# Task:
The output is the line containing "[11.00-12.00s]" plus every later line down to the end of the listing below, copied exactly. No pictures belong in it.

# Exercise data:
───

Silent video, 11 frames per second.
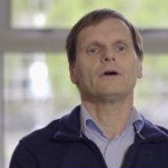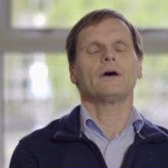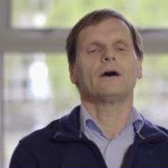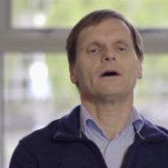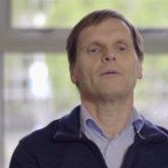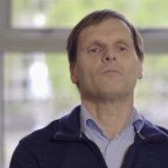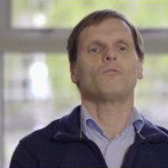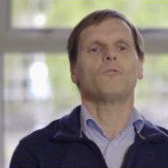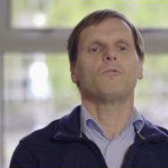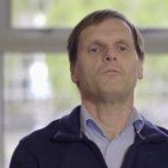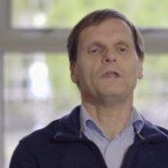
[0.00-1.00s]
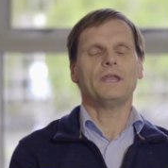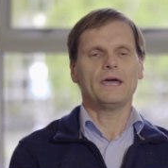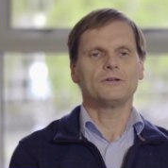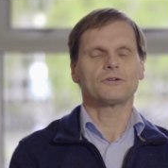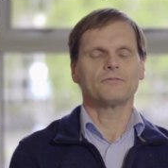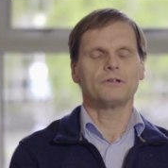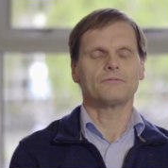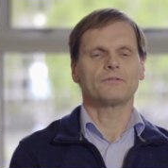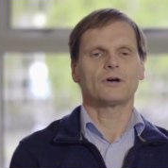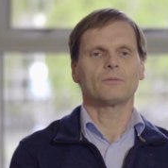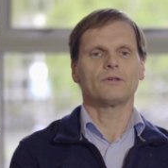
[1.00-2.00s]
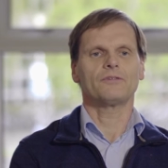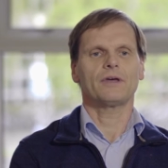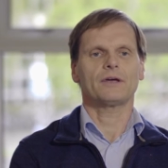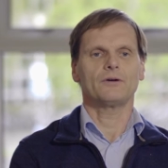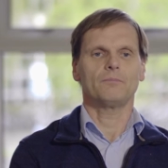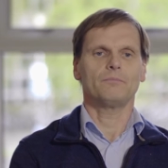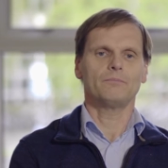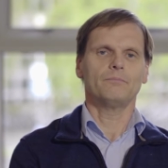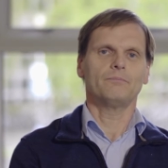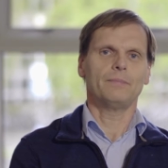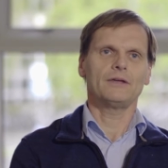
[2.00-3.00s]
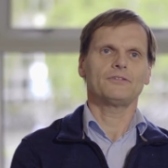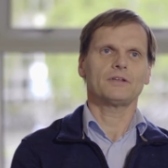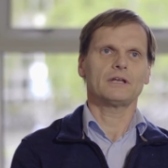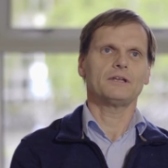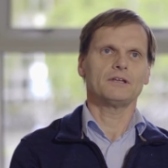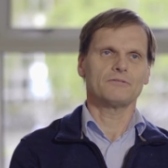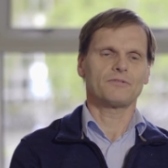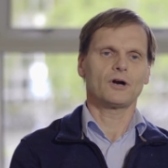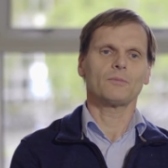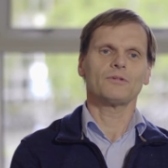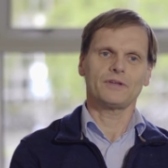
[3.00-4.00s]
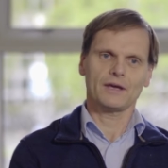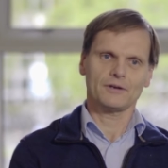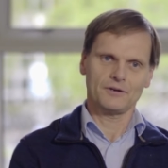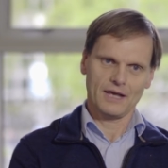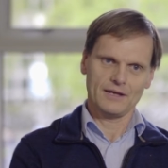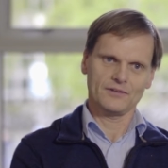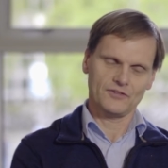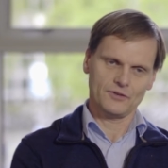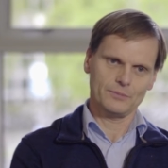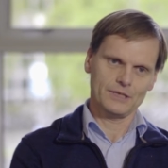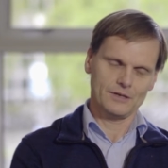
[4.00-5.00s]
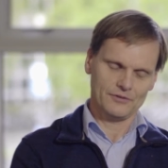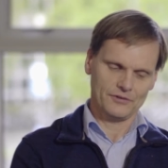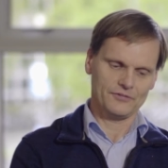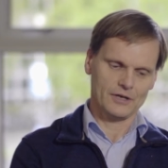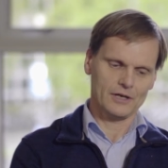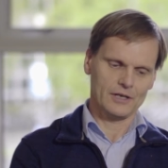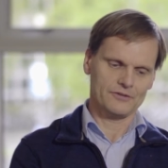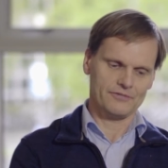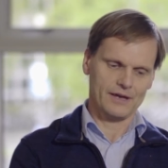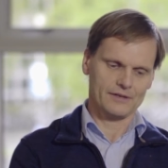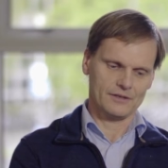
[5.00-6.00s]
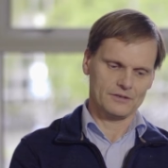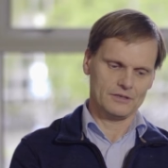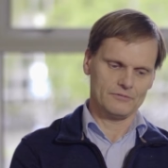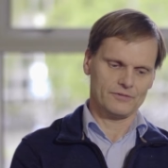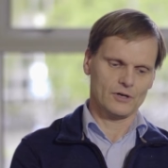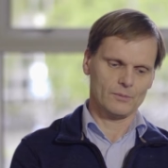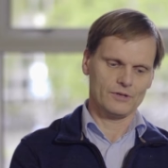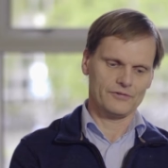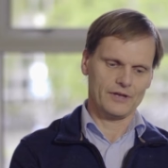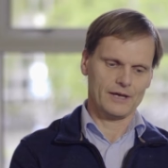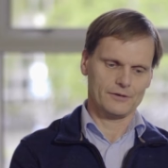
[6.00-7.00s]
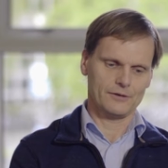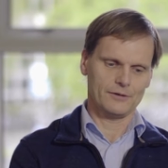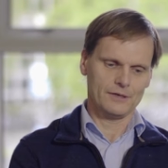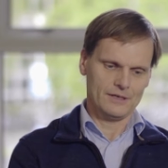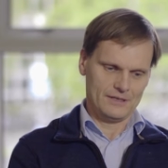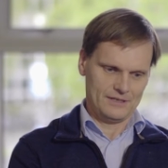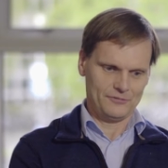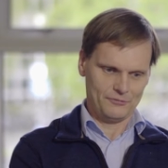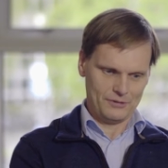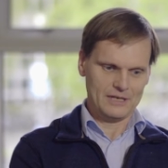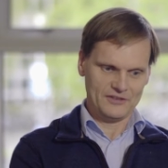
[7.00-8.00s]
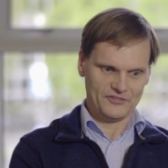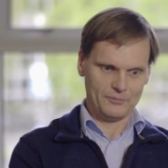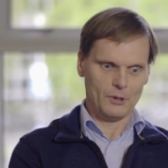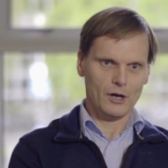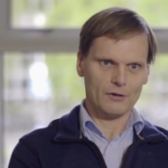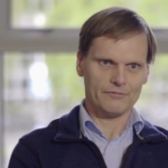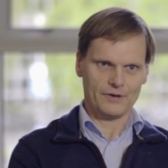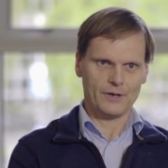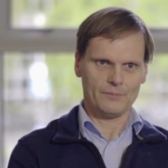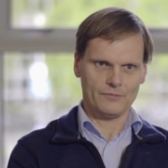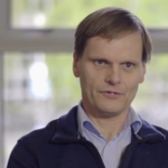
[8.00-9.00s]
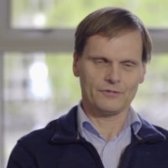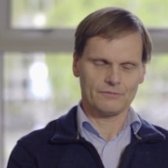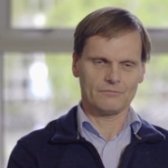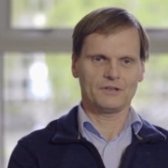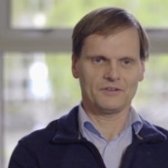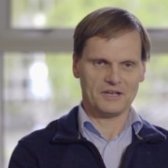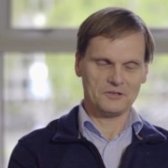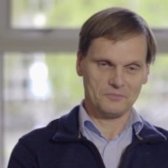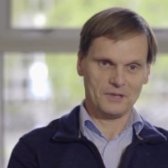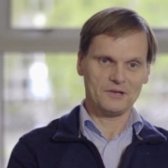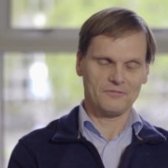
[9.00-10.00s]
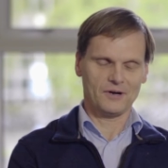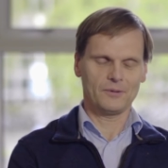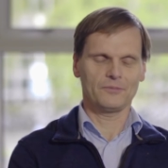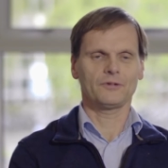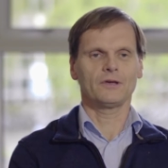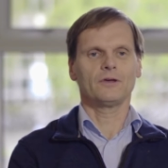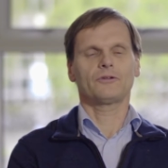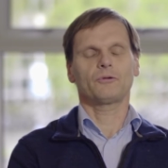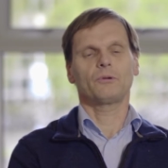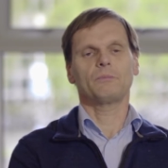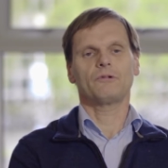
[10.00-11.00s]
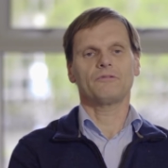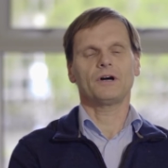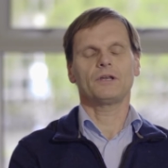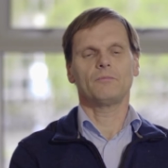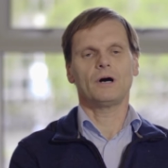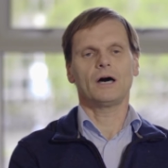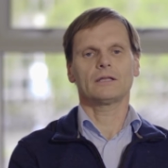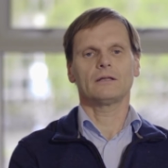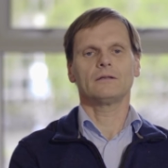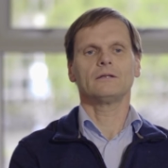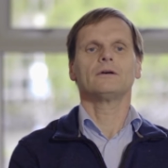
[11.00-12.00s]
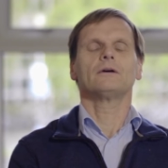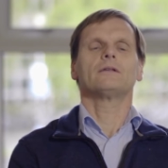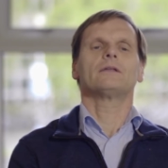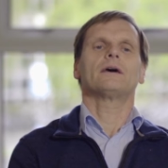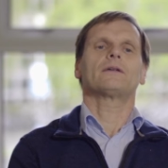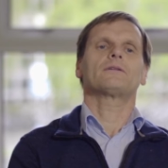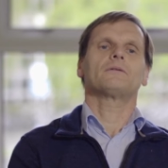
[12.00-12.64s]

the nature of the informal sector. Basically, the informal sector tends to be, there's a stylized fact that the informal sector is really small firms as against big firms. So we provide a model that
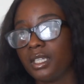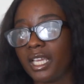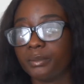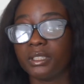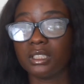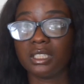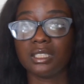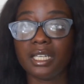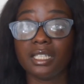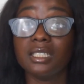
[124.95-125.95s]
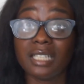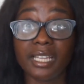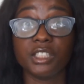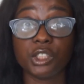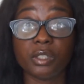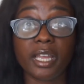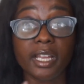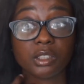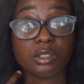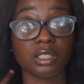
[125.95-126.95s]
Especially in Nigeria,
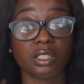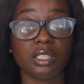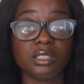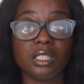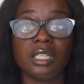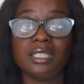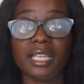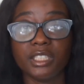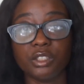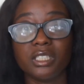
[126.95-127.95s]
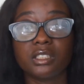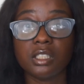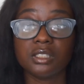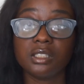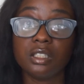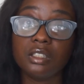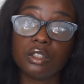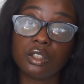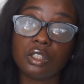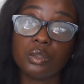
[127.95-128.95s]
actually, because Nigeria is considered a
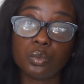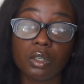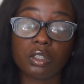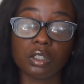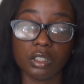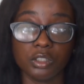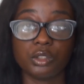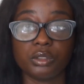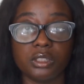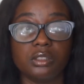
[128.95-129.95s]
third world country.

───

# Response to this exercise:
[11.00-12.00s]
[12.00-12.64s]

the nature of the informal sector. Basically, the informal sector tends to be, there's a stylized fact that the informal sector is really small firms as against big firms. So we provide a model that
[124.95-125.95s]
[125.95-126.95s]
Especially in Nigeria,
[126.95-127.95s]
[127.95-128.95s]
actually, because Nigeria is considered a
[128.95-129.95s]
third world country.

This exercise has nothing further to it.